▶ _Work required_: With the pictures omitted, write out the entries that follow exactly as they stand.
━━━━━ Supplied material
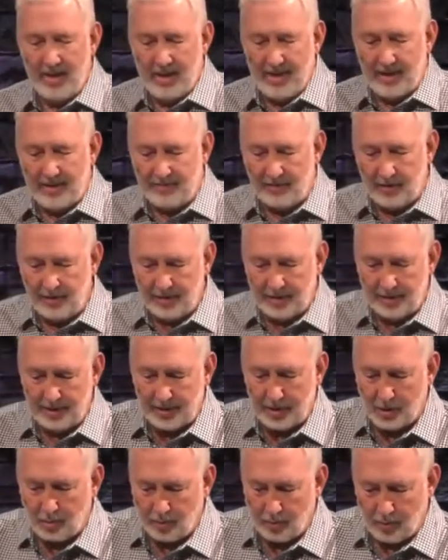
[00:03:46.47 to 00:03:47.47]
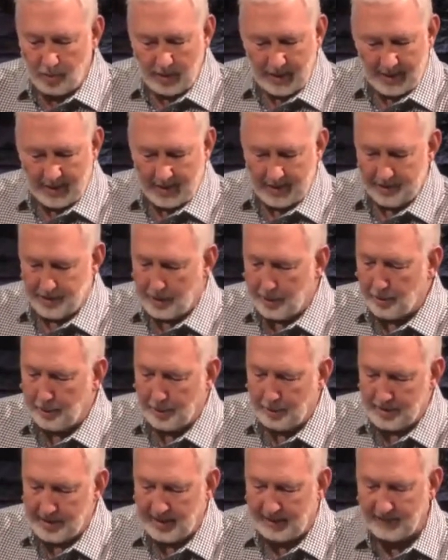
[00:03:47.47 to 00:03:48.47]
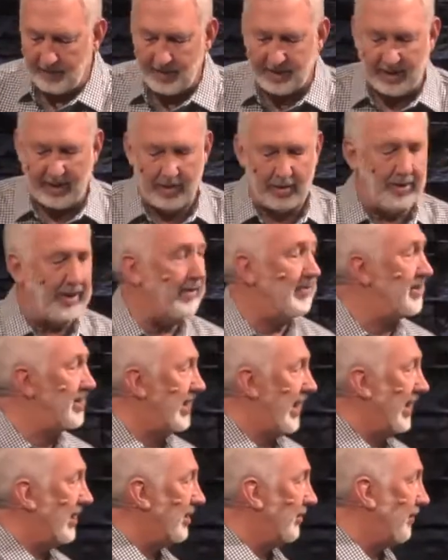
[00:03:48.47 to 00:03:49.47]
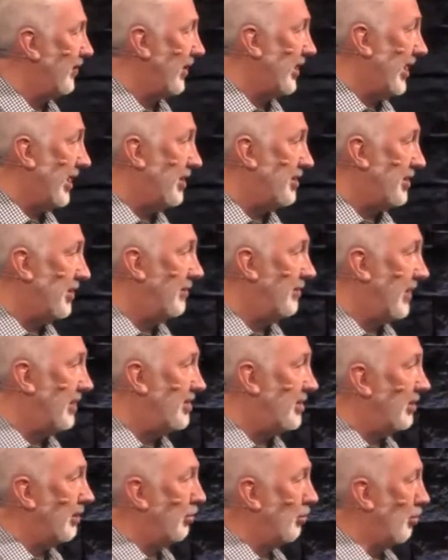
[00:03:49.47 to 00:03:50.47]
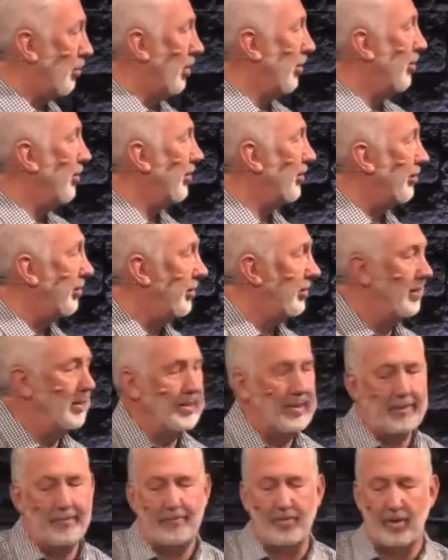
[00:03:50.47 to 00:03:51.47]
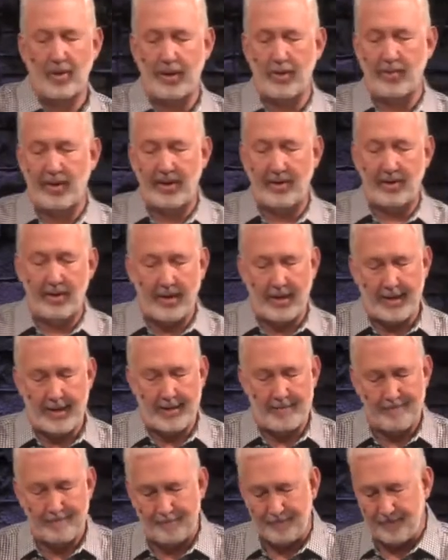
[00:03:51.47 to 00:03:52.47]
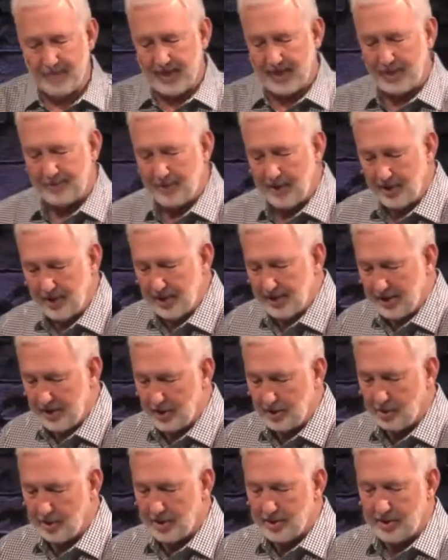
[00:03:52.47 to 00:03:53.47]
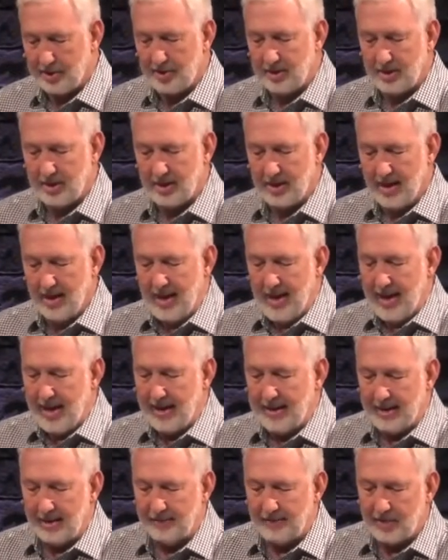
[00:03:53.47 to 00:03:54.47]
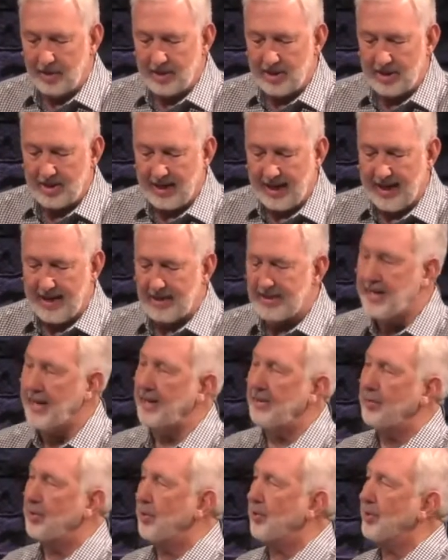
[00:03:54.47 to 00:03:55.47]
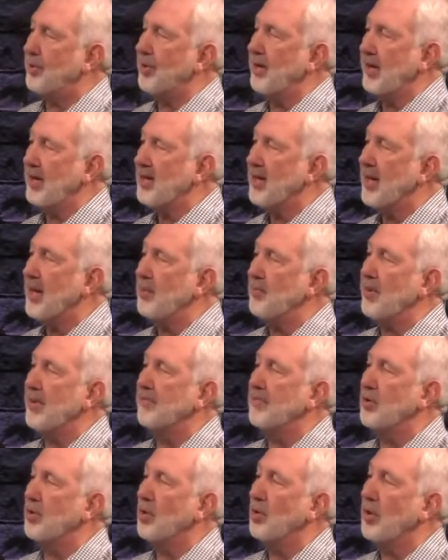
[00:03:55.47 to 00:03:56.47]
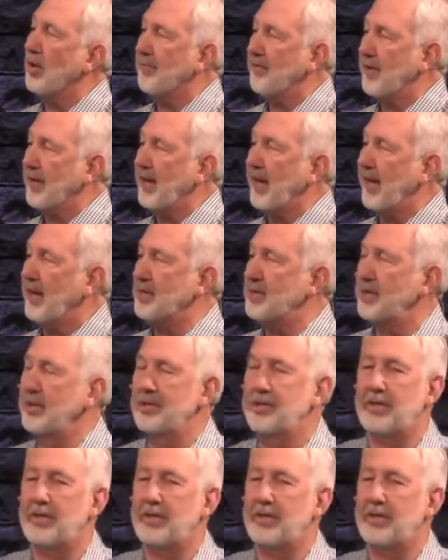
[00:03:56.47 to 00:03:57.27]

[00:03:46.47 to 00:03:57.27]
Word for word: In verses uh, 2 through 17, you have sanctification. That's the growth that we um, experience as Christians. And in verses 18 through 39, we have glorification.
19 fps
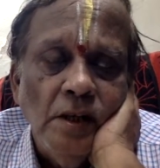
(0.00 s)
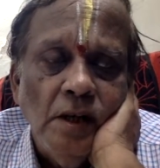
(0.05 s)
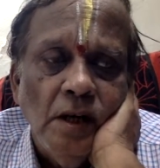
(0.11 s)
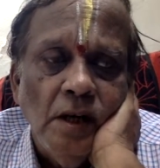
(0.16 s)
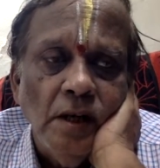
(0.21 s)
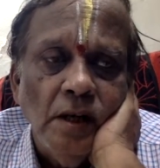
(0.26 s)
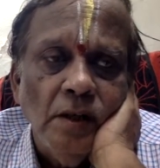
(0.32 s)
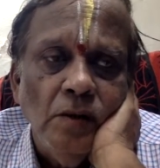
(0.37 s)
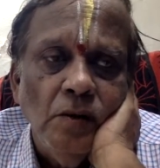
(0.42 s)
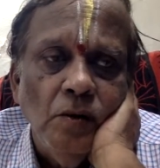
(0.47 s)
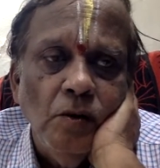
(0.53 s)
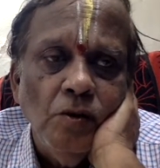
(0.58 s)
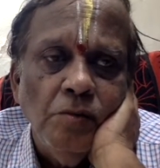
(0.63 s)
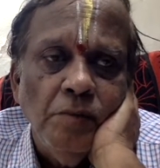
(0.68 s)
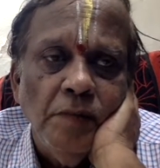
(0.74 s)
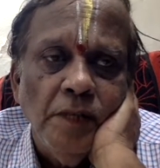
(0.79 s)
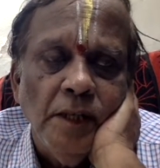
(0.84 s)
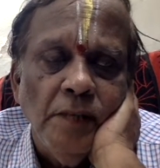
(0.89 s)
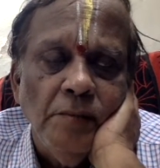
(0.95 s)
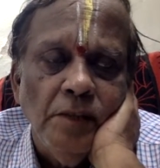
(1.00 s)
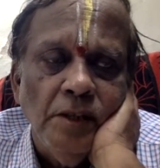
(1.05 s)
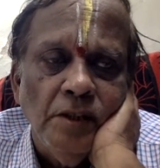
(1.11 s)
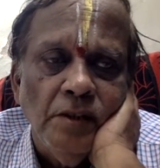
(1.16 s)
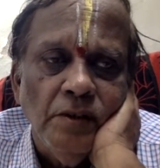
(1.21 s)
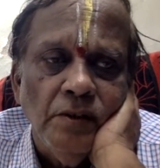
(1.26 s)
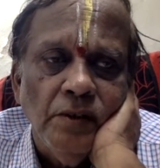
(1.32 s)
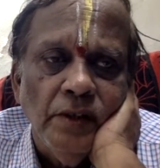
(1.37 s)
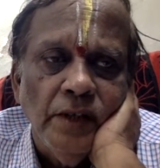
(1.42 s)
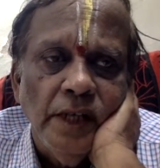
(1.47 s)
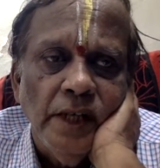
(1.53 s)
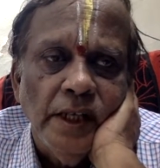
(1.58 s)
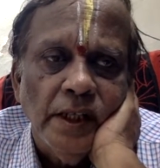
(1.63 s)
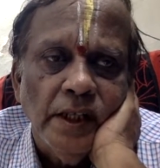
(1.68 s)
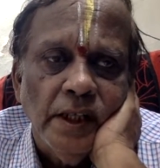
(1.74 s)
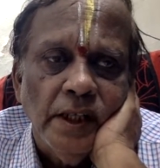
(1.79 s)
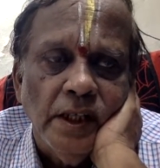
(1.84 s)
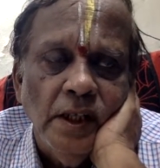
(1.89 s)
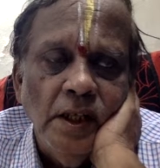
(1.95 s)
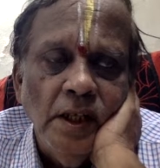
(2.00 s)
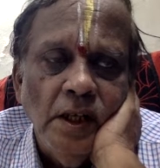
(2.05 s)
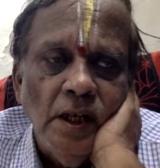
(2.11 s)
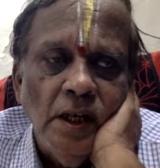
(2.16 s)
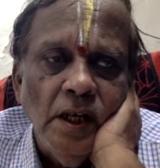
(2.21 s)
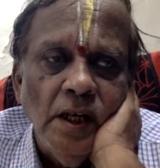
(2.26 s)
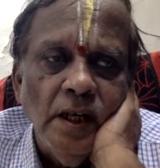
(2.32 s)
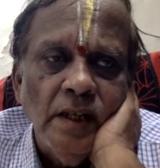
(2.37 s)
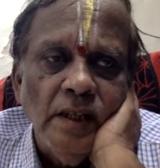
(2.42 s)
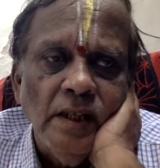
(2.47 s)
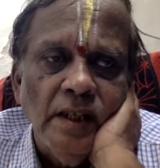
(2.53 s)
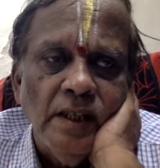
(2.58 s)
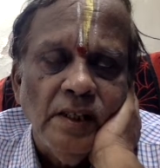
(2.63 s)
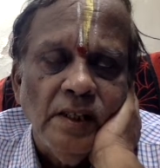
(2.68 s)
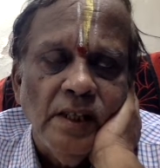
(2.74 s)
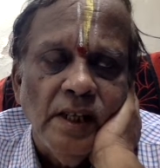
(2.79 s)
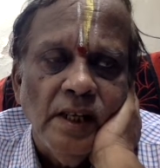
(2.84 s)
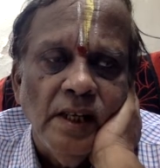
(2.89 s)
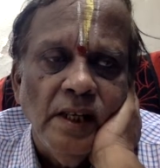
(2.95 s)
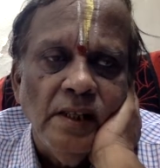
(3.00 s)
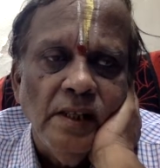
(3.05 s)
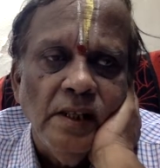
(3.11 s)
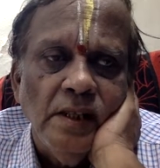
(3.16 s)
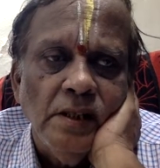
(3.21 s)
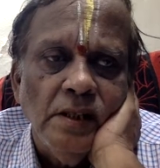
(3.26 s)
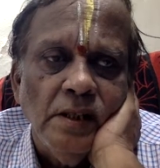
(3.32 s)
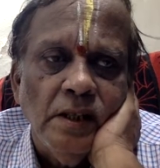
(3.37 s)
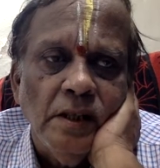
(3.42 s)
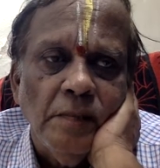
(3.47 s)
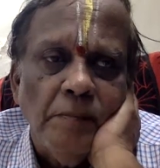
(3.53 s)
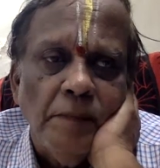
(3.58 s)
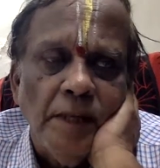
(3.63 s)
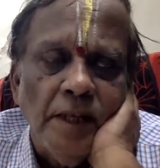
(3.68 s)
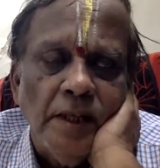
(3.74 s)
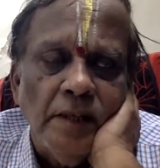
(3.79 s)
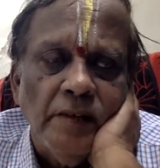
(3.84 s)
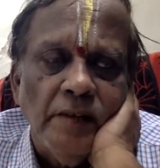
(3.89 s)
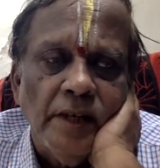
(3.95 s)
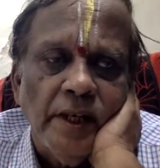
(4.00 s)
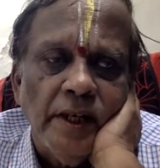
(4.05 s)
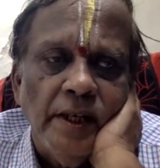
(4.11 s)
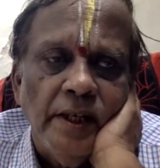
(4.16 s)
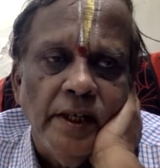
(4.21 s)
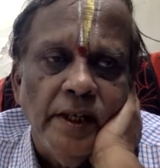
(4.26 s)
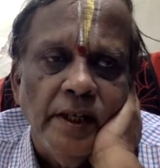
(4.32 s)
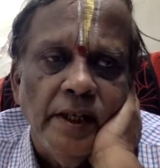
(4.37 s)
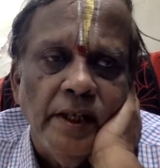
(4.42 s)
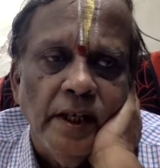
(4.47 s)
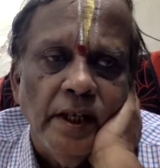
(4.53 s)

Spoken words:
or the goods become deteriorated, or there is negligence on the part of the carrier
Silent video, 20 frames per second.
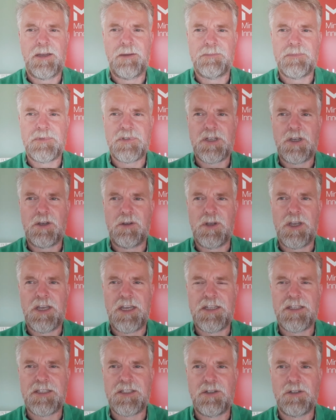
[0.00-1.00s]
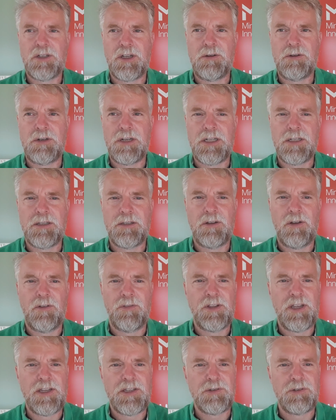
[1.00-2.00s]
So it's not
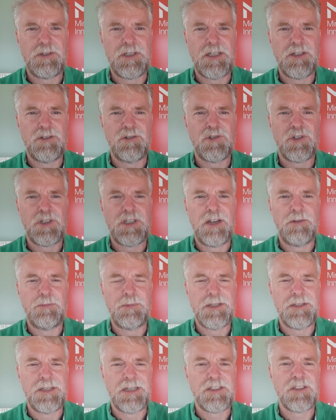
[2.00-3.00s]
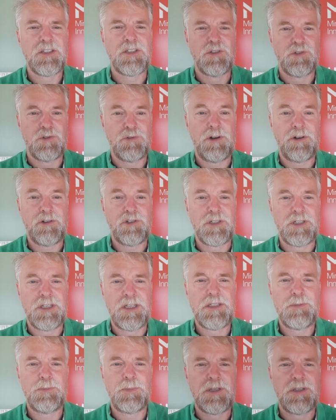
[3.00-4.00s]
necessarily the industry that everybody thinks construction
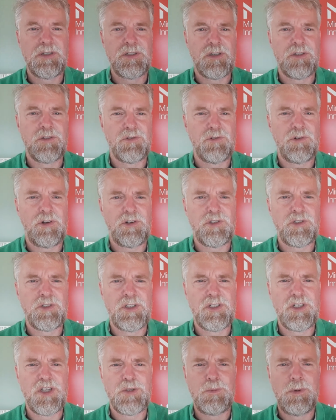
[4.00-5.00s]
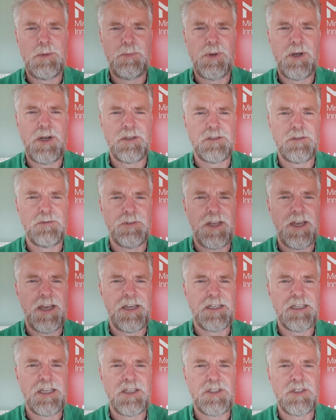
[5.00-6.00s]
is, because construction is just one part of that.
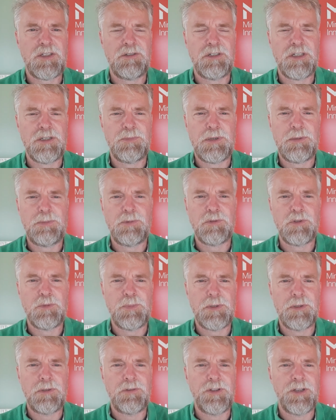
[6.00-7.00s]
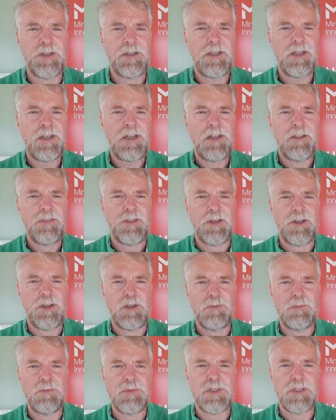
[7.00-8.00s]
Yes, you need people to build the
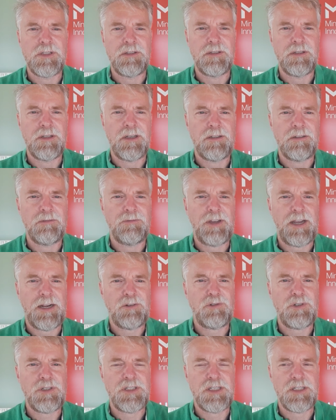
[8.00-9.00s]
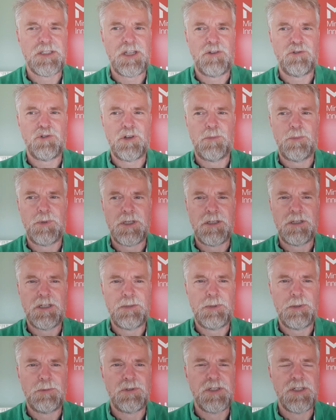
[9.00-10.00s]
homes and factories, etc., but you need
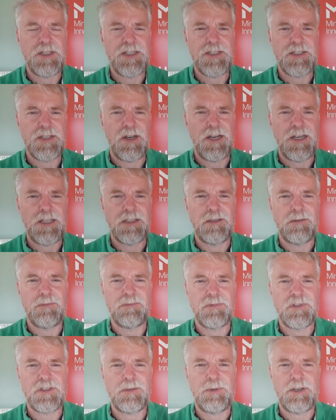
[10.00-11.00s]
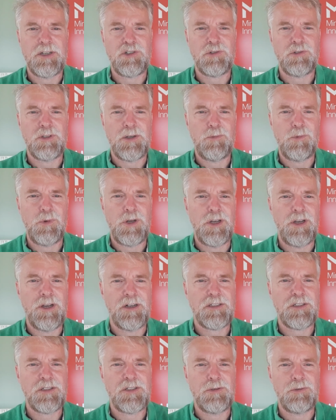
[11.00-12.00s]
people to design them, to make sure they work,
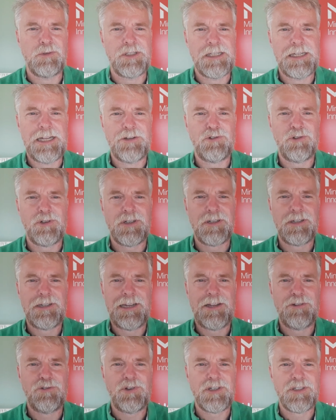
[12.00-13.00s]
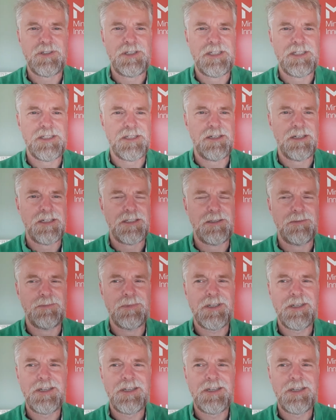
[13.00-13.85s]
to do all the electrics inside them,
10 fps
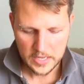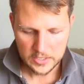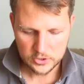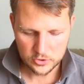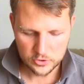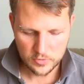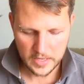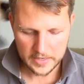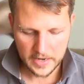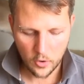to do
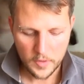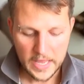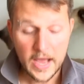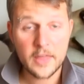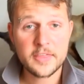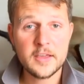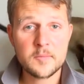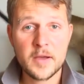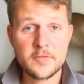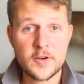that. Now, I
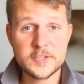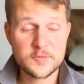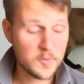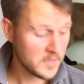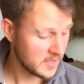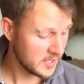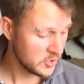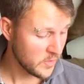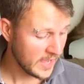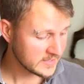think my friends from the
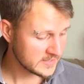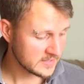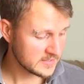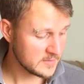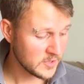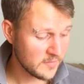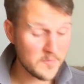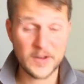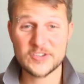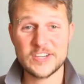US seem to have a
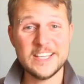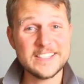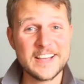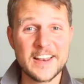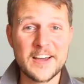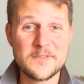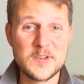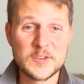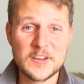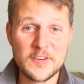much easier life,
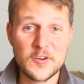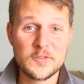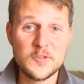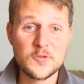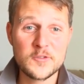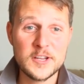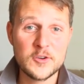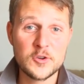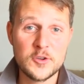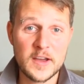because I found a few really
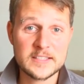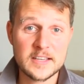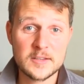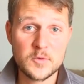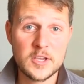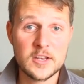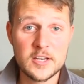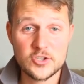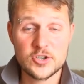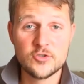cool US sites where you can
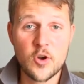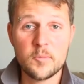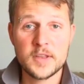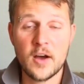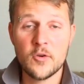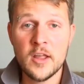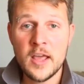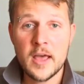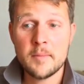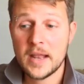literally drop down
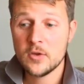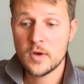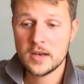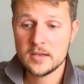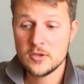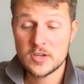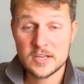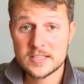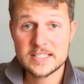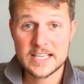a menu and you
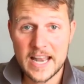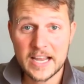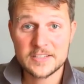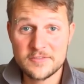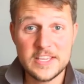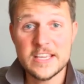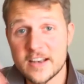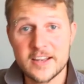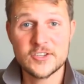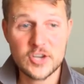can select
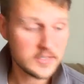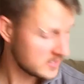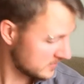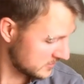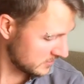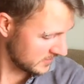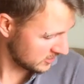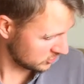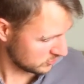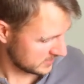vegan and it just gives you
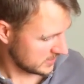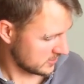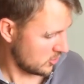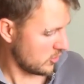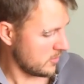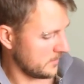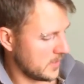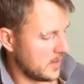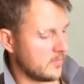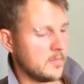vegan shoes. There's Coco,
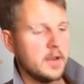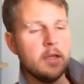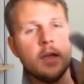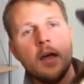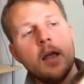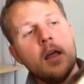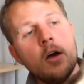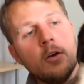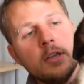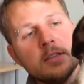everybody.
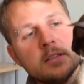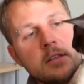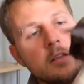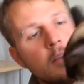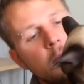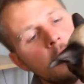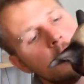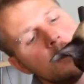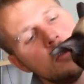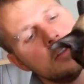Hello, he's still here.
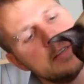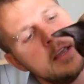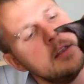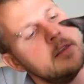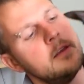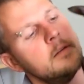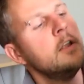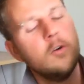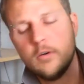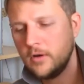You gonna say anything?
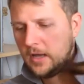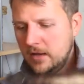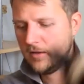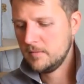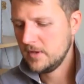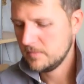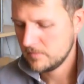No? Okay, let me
━━━━━━━━━━
▶ _Exercise response_:
[00:03:46.47 to 00:03:47.47]
[00:03:47.47 to 00:03:48.47]
[00:03:48.47 to 00:03:49.47]
[00:03:49.47 to 00:03:50.47]
[00:03:50.47 to 00:03:51.47]
[00:03:51.47 to 00:03:52.47]
[00:03:52.47 to 00:03:53.47]
[00:03:53.47 to 00:03:54.47]
[00:03:54.47 to 00:03:55.47]
[00:03:55.47 to 00:03:56.47]
[00:03:56.47 to 00:03:57.27]

[00:03:46.47 to 00:03:57.27]
Word for word: In verses uh, 2 through 17, you have sanctification. That's the growth that we um, experience as Christians. And in verses 18 through 39, we have glorification.
19 fps
(0.00 s)
(0.05 s)
(0.11 s)
(0.16 s)
(0.21 s)
(0.26 s)
(0.32 s)
(0.37 s)
(0.42 s)
(0.47 s)
(0.53 s)
(0.58 s)
(0.63 s)
(0.68 s)
(0.74 s)
(0.79 s)
(0.84 s)
(0.89 s)
(0.95 s)
(1.00 s)
(1.05 s)
(1.11 s)
(1.16 s)
(1.21 s)
(1.26 s)
(1.32 s)
(1.37 s)
(1.42 s)
(1.47 s)
(1.53 s)
(1.58 s)
(1.63 s)
(1.68 s)
(1.74 s)
(1.79 s)
(1.84 s)
(1.89 s)
(1.95 s)
(2.00 s)
(2.05 s)
(2.11 s)
(2.16 s)
(2.21 s)
(2.26 s)
(2.32 s)
(2.37 s)
(2.42 s)
(2.47 s)
(2.53 s)
(2.58 s)
(2.63 s)
(2.68 s)
(2.74 s)
(2.79 s)
(2.84 s)
(2.89 s)
(2.95 s)
(3.00 s)
(3.05 s)
(3.11 s)
(3.16 s)
(3.21 s)
(3.26 s)
(3.32 s)
(3.37 s)
(3.42 s)
(3.47 s)
(3.53 s)
(3.58 s)
(3.63 s)
(3.68 s)
(3.74 s)
(3.79 s)
(3.84 s)
(3.89 s)
(3.95 s)
(4.00 s)
(4.05 s)
(4.11 s)
(4.16 s)
(4.21 s)
(4.26 s)
(4.32 s)
(4.37 s)
(4.42 s)
(4.47 s)
(4.53 s)

Spoken words:
or the goods become deteriorated, or there is negligence on the part of the carrier
Silent video, 20 frames per second.
[0.00-1.00s]
[1.00-2.00s]
So it's not
[2.00-3.00s]
[3.00-4.00s]
necessarily the industry that everybody thinks construction
[4.00-5.00s]
[5.00-6.00s]
is, because construction is just one part of that.
[6.00-7.00s]
[7.00-8.00s]
Yes, you need people to build the
[8.00-9.00s]
[9.00-10.00s]
homes and factories, etc., but you need
[10.00-11.00s]
[11.00-12.00s]
people to design them, to make sure they work,
[12.00-13.00s]
[13.00-13.85s]
to do all the electrics inside them,
10 fps
to do
that. Now, I
think my friends from the
US seem to have a
much easier life,
because I found a few really
cool US sites where you can
literally drop down
a menu and you
can select
vegan and it just gives you
vegan shoes. There's Coco,
everybody.
Hello, he's still here.
You gonna say anything?
No? Okay, let me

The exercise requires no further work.